DATA PROVIDED:
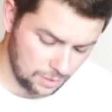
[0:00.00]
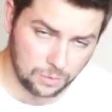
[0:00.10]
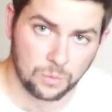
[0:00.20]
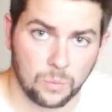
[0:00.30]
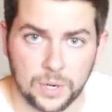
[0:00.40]
know,
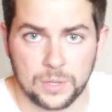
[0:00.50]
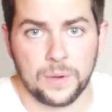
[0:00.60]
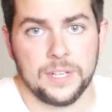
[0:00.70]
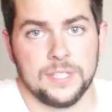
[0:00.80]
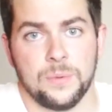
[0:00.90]
what do you
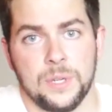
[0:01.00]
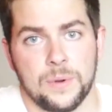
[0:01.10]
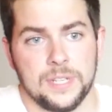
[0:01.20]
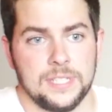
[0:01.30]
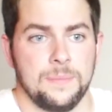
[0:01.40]
want
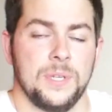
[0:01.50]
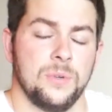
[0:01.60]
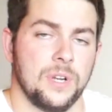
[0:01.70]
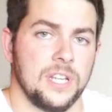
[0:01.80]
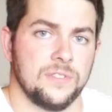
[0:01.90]
to see me
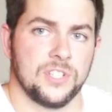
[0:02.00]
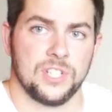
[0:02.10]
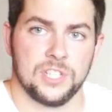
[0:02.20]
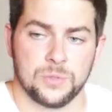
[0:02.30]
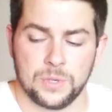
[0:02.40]
do in ice
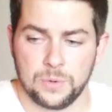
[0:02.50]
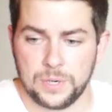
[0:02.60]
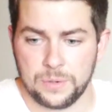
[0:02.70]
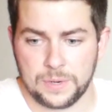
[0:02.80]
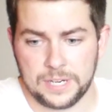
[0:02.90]
fishing this winter? What
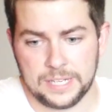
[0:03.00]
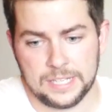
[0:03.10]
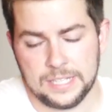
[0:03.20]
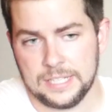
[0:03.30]
do you want to?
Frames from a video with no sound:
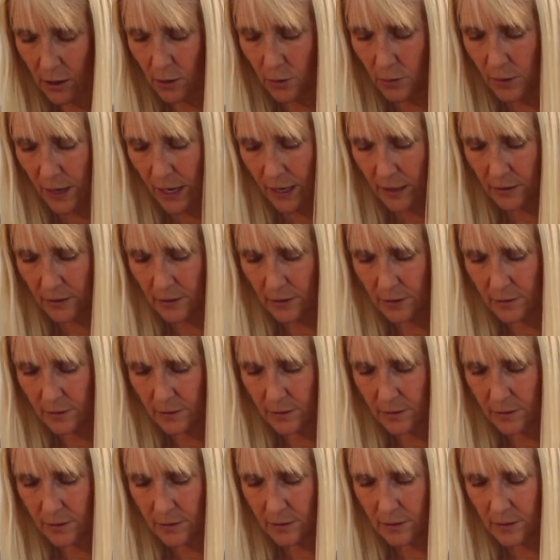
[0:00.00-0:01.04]
correct.
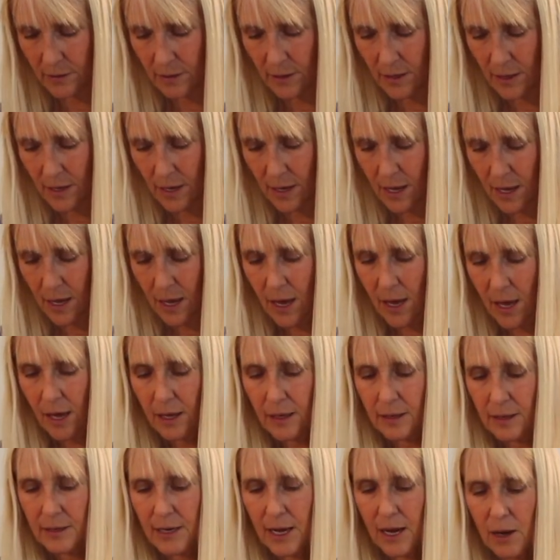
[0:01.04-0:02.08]

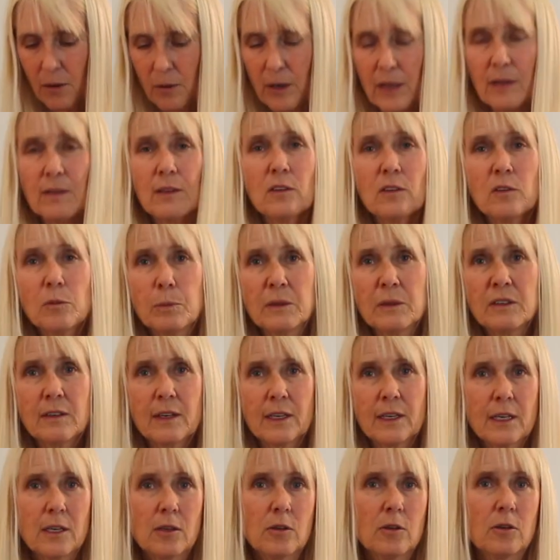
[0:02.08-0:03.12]
Now, in this
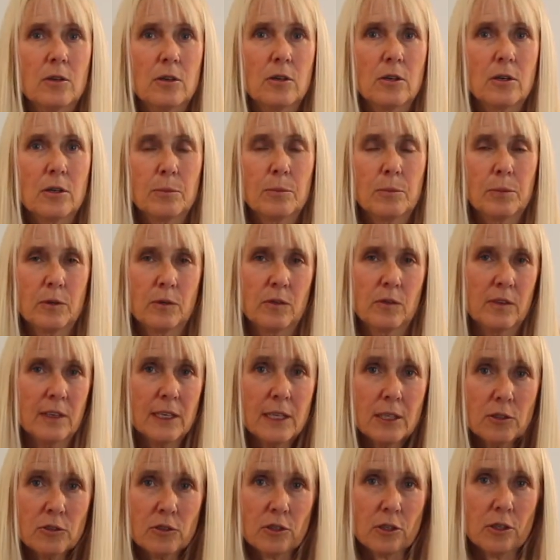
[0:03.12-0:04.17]
particular
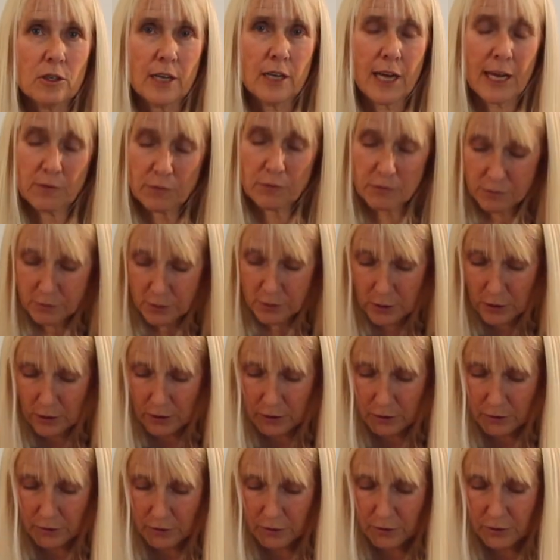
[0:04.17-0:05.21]
procedure, at
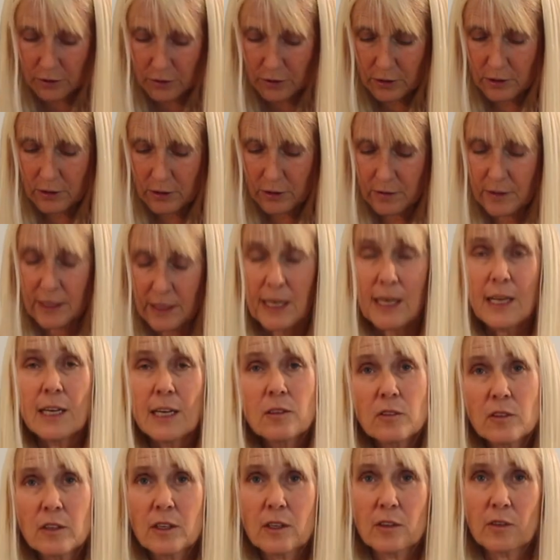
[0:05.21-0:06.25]
first, the
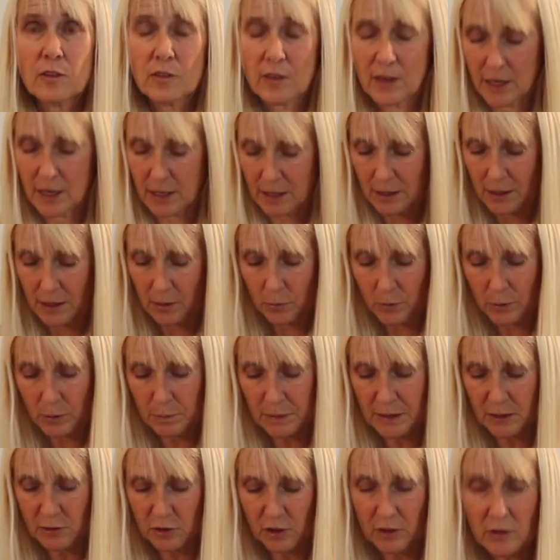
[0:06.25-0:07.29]
easiest thing would
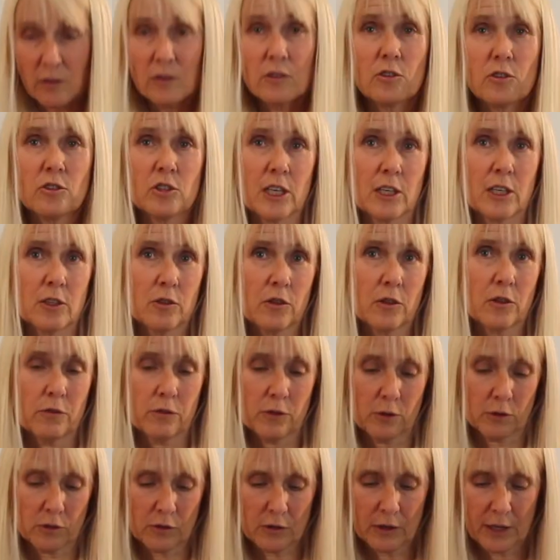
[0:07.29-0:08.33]
be just to change the
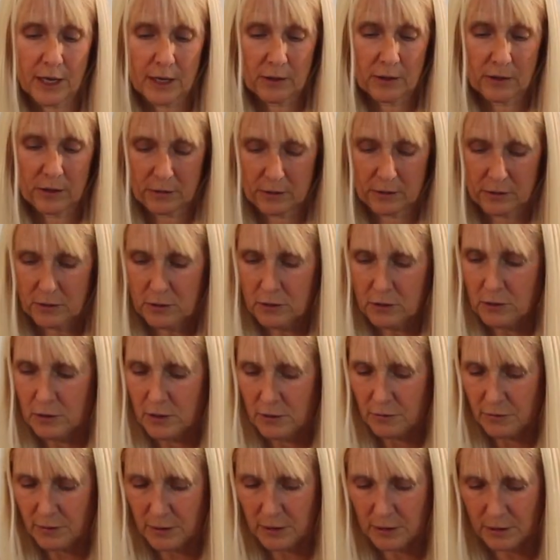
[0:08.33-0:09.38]
first letter to
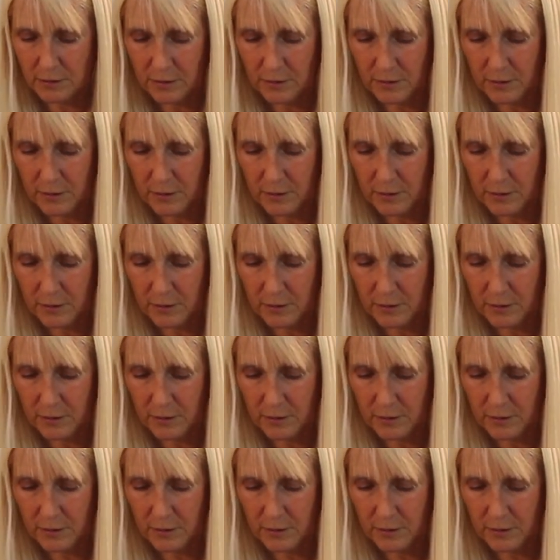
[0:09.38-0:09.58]
different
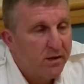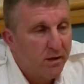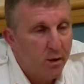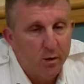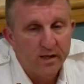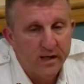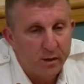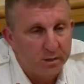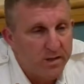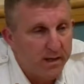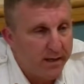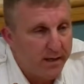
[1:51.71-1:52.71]
go to the
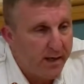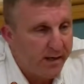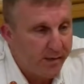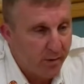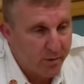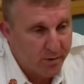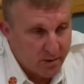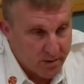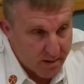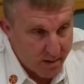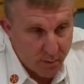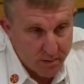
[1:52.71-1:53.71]
outside dining or just
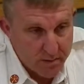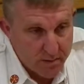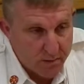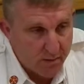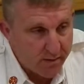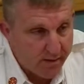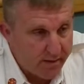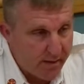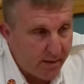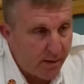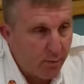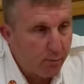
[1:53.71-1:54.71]
stay with strictly
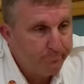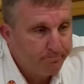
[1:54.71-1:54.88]
takeout.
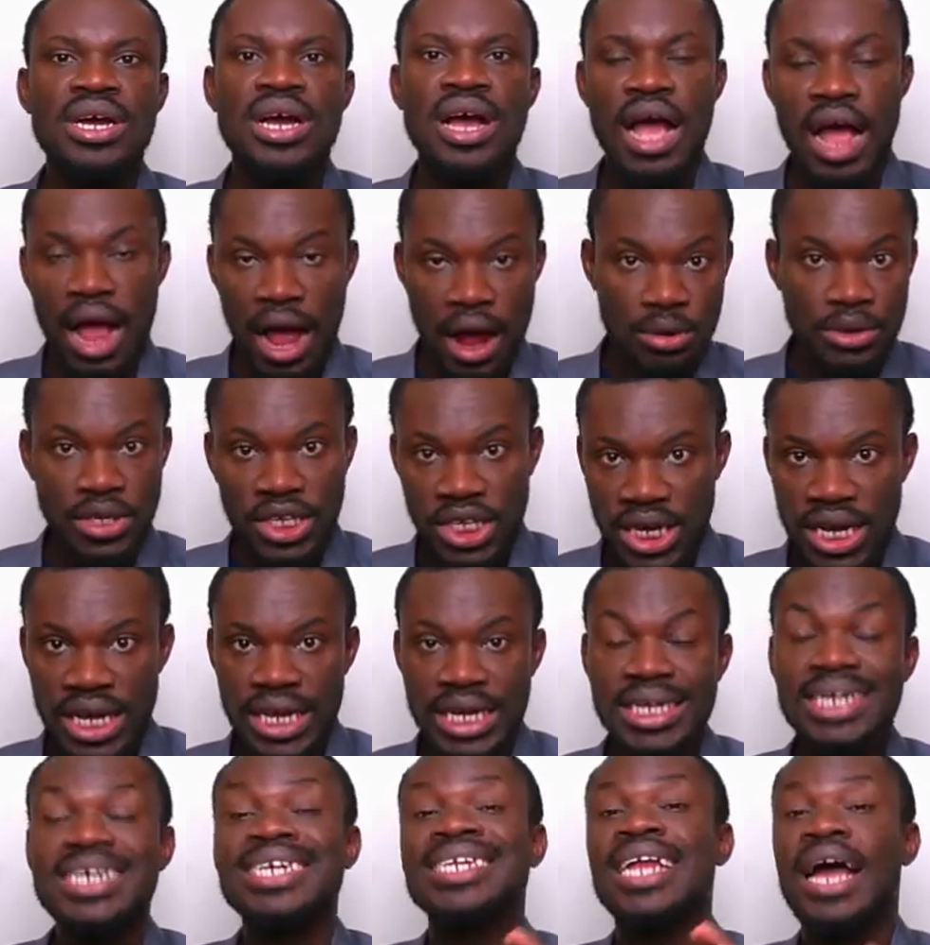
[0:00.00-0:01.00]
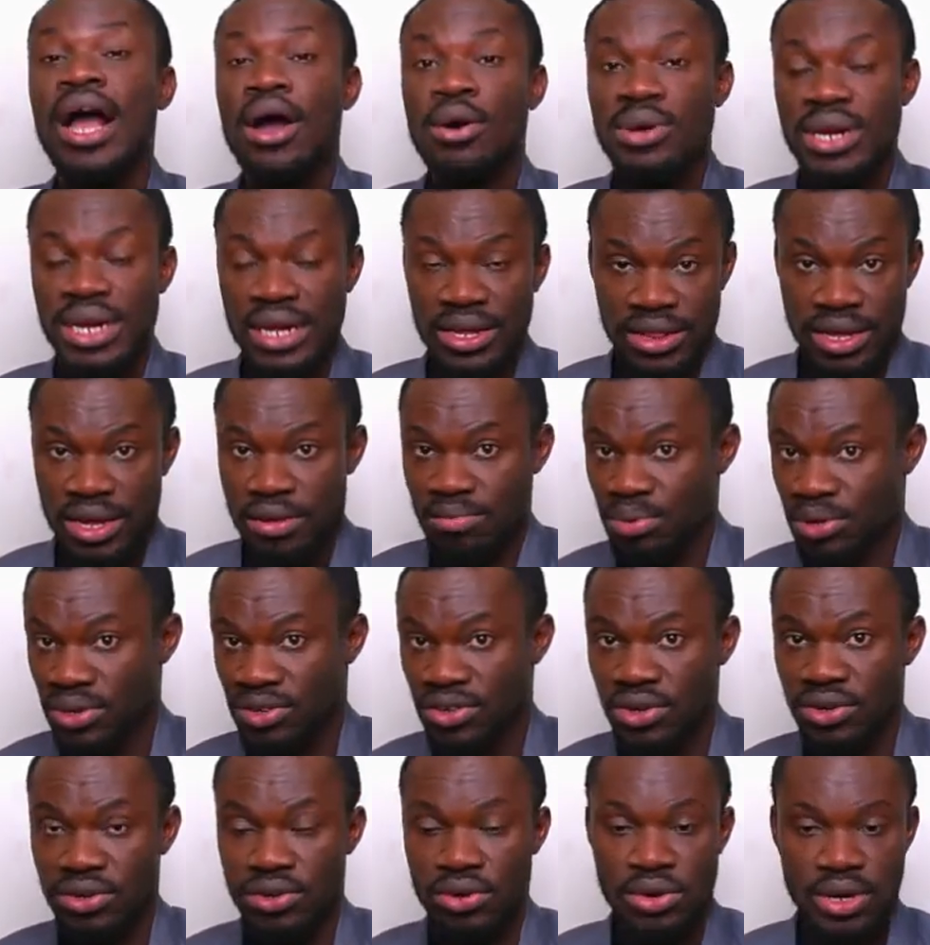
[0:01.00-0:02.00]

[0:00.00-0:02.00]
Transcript: I will check it and I will let that person know,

EXERCISE OBJECTIVE: Please reproduce the records above exactly, omitting every picture.

THE ANSWER:
[0:00.00]
[0:00.10]
[0:00.20]
[0:00.30]
[0:00.40]
know,
[0:00.50]
[0:00.60]
[0:00.70]
[0:00.80]
[0:00.90]
what do you
[0:01.00]
[0:01.10]
[0:01.20]
[0:01.30]
[0:01.40]
want
[0:01.50]
[0:01.60]
[0:01.70]
[0:01.80]
[0:01.90]
to see me
[0:02.00]
[0:02.10]
[0:02.20]
[0:02.30]
[0:02.40]
do in ice
[0:02.50]
[0:02.60]
[0:02.70]
[0:02.80]
[0:02.90]
fishing this winter? What
[0:03.00]
[0:03.10]
[0:03.20]
[0:03.30]
do you want to?
Frames from a video with no sound:
[0:00.00-0:01.04]
correct.
[0:01.04-0:02.08]

[0:02.08-0:03.12]
Now, in this
[0:03.12-0:04.17]
particular
[0:04.17-0:05.21]
procedure, at
[0:05.21-0:06.25]
first, the
[0:06.25-0:07.29]
easiest thing would
[0:07.29-0:08.33]
be just to change the
[0:08.33-0:09.38]
first letter to
[0:09.38-0:09.58]
different
[1:51.71-1:52.71]
go to the
[1:52.71-1:53.71]
outside dining or just
[1:53.71-1:54.71]
stay with strictly
[1:54.71-1:54.88]
takeout.
[0:00.00-0:01.00]
[0:01.00-0:02.00]

[0:00.00-0:02.00]
Transcript: I will check it and I will let that person know,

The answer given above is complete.